# Spraying interior new apartments



## tonycrouch (Aug 14, 2010)

hey guys..I'm a rental property owner and I'm building my first duplex. The sheetrock guy is going to texture the ceiling and orange-peel the walls. He said the ceiling wont' need anything once he's done, but the walls of course will need painting. Since he'll have everything taped and covered, I was considering going in with a spray gun and painting the walls. I am going to do everything the same color but I wanted a few tips/suggestions from you pros.

(1) Flat or Eggshell?
(2) Do I primer the walls with a "primer" or with a paint/primer?
(3) I am considering going white/antique white so if there is any overspray it won't show on the ceiling? 
(4) Should I just go ahead and spray the ceiling/walls and everything all at once?

Thank you for your time/tips/opinions. My goal is to build 4 duplexes so I would like to find a method that will work well in all of them.


----------



## Lambrecht (Feb 8, 2010)

Hire a professional, watch how he does it and learn something.


----------



## aaron61 (Apr 29, 2007)

Rental??? You should paint the ceiling everything the same color,egg-shell finish.Prime & 2 coats finish.Trim semi-gloss.When you are turning these places over it will be easier to touch up & re-paint between tenants


----------



## tonycrouch (Aug 14, 2010)

aaron61 said:


> Rental??? You should paint the ceiling everything the same color,egg-shell finish.Prime & 2 coats finish.Trim semi-gloss.When you are turning these places over it will be easier to touch up & re-paint between tenants


Aaron, thanks for your helpful reply. It's exactly what I was looking for to help with my first attempt at painting new construction! Have a great day!

And, if it did come down to hiring a professional, I would surely hire someone friendly and helpful like yourself.


----------



## CK_68847 (Apr 17, 2010)

tonycrouch said:


> hey guys..I'm a rental property owner and I'm building my first duplex. The sheetrock guy is going to texture the ceiling and orange-peel the walls. He said the ceiling wont' need anything once he's done, but the walls of course will need painting. Since he'll have everything taped and covered, I was considering going in with a spray gun and painting the walls. I am going to do everything the same color but I wanted a few tips/suggestions from you pros.
> 
> (1) Flat or Eggshell?
> (2) Do I primer the walls with a "primer" or with a paint/primer?
> ...


----------



## tonycrouch (Aug 14, 2010)

CK_68847 said:


> tonycrouch said:
> 
> 
> > hey guys..I'm a rental property owner and I'm building my first duplex. The sheetrock guy is going to texture the ceiling and orange-peel the walls. He said the ceiling wont' need anything once he's done, but the walls of course will need painting.
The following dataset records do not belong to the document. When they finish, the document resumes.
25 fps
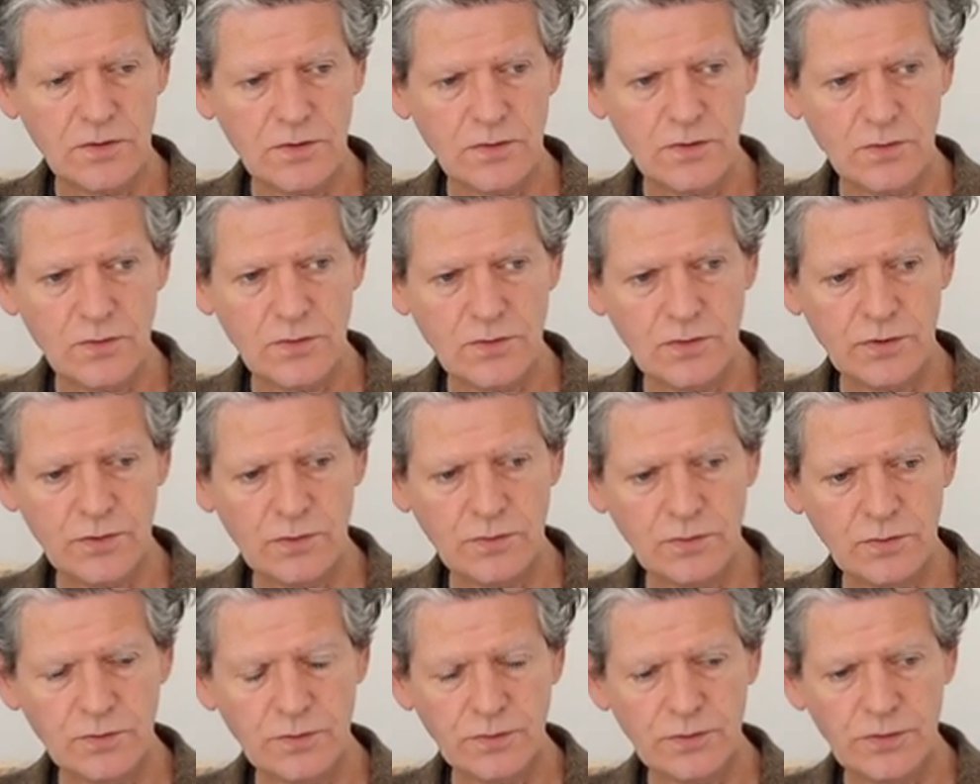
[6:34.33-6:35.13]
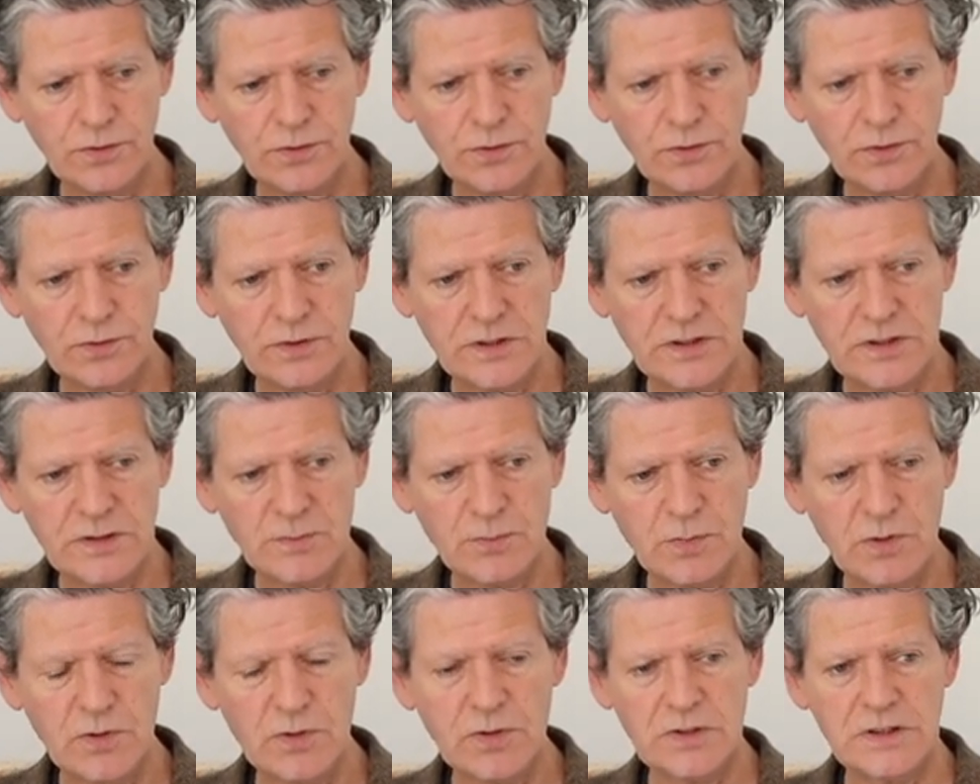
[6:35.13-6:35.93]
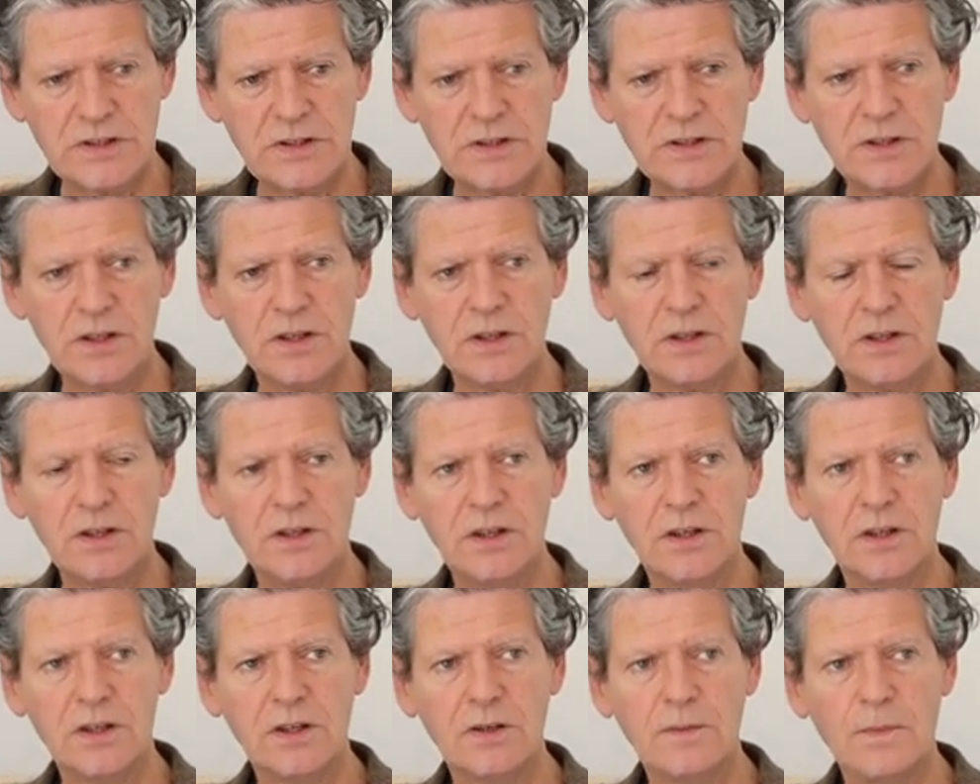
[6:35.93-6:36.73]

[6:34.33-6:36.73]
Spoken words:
usual tourist spots, and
Since he'll have everything taped and covered, I was considering going in with a spray gun and painting the walls. I am going to do everything the same color but I wanted a few tips/suggestions from you pros.
> ...


----------



## mistcoat (Apr 21, 2007)

aaron61 said:


> Rental??? You should paint the ceiling everything the same color,egg-shell finish.Prime & 2 coats finish.Trim semi-gloss.When you are turning these places over it will be easier to touch up & re-paint between tenants





tonycrouch said:


> Aaron, thanks for your helpful reply. It's exactly what I was looking for to help with my first attempt at painting new construction! Have a great day!
> 
> And, if it did come down to hiring a professional, I would surely hire someone friendly and helpful like yourself.
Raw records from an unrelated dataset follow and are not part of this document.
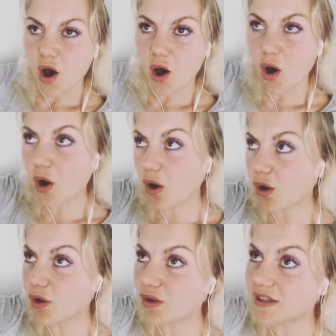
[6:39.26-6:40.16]

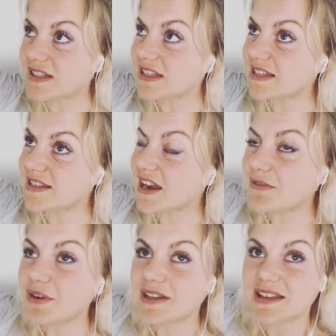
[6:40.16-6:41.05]
all these
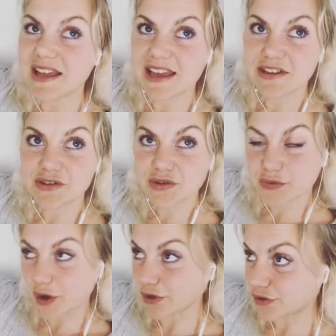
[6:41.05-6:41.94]
everyday
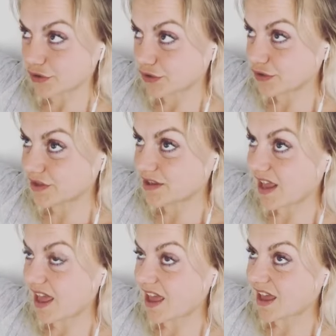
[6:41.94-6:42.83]
structures
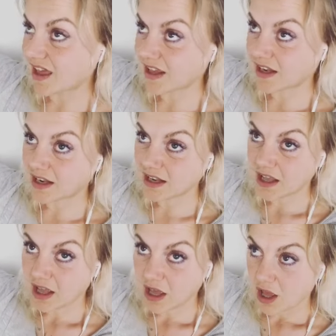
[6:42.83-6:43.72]
and
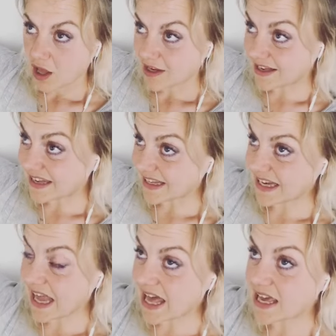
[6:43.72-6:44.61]

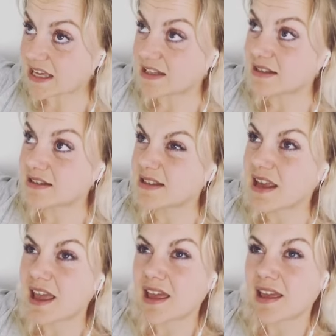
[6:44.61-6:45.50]
deadlines
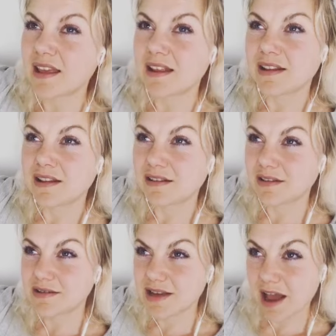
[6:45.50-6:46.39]
and
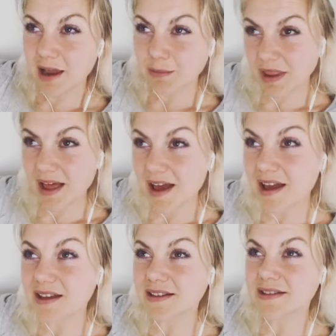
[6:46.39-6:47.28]

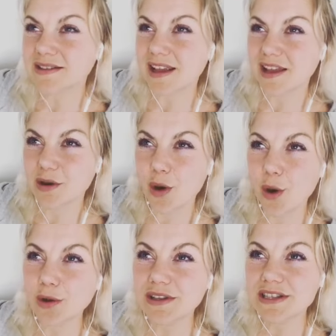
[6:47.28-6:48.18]
timelines and
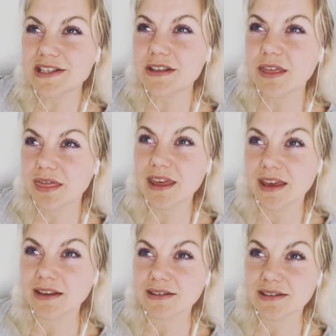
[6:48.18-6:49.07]
all these
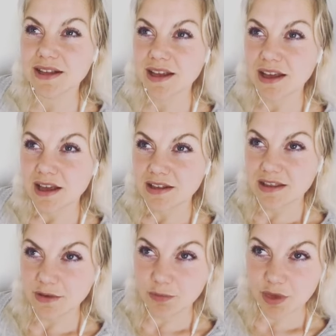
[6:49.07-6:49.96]
things
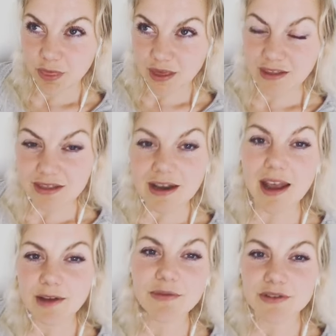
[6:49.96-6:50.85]
that we think that
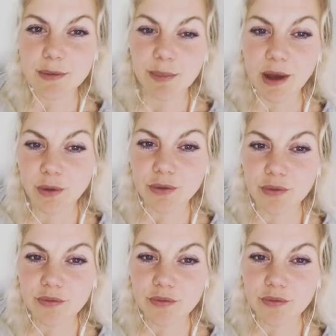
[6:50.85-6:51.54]
life is about,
Is that not a prime example, not to bash the newbie Rental/duplex owner, DIY'er or whoever asking questions?
Not all folks are worthy of an answer, granted. 

He may ask Aaron to pop in for a quote, but he may not. You don't know what's round the corner from being nice and helping others out (sometimes).

I have learned something here tonight :thumbsup:


----------



## tonycrouch (Aug 14, 2010)

mistcoat said:


> Is that not a prime example, not to bash the newbie Rental/duplex owner, DIY'er or whoever asking questions?
> Not all folks are worthy of an answer, granted.
> 
> He may ask Aaron to pop in for a quote, but he may not. You don't know what's round the corner from being nice and helping others out (sometimes).
> ...


 
That's exactly the point I wanted to get across. Actually, I'm not a newbie owner, I have 80 units spread across 3 counties. But I am a newbie painter so the point still stands! I've given tens of thousands of dollars in business to people simply because I liked them and could trust them, even if they were higher than the next guy.


----------



## aaron61 (Apr 29, 2007)

Got any in Tampa Bay area??????


----------



## tonycrouch (Aug 14, 2010)

Wish I did Aaron...they are all in Kentucky right now. Never know though...we might want to head south and get some sun!


----------



## bikerboy (Sep 16, 2007)

Now Aaron, ya got nothing to lose. :bangin:




kidding.​


----------



## Lambrecht (Feb 8, 2010)

I think you took my advice in the wrong way, I assumed from your post that you have no experience painting. When in doubt, hire a pro and watch them and ask them questions so you can get the answers you need and learn how to apply what you learn. You can screw alot of things up including yourself running a spray rig without experience or knowledge. You might find that my advice might save you a ton of trouble and frustration.


----------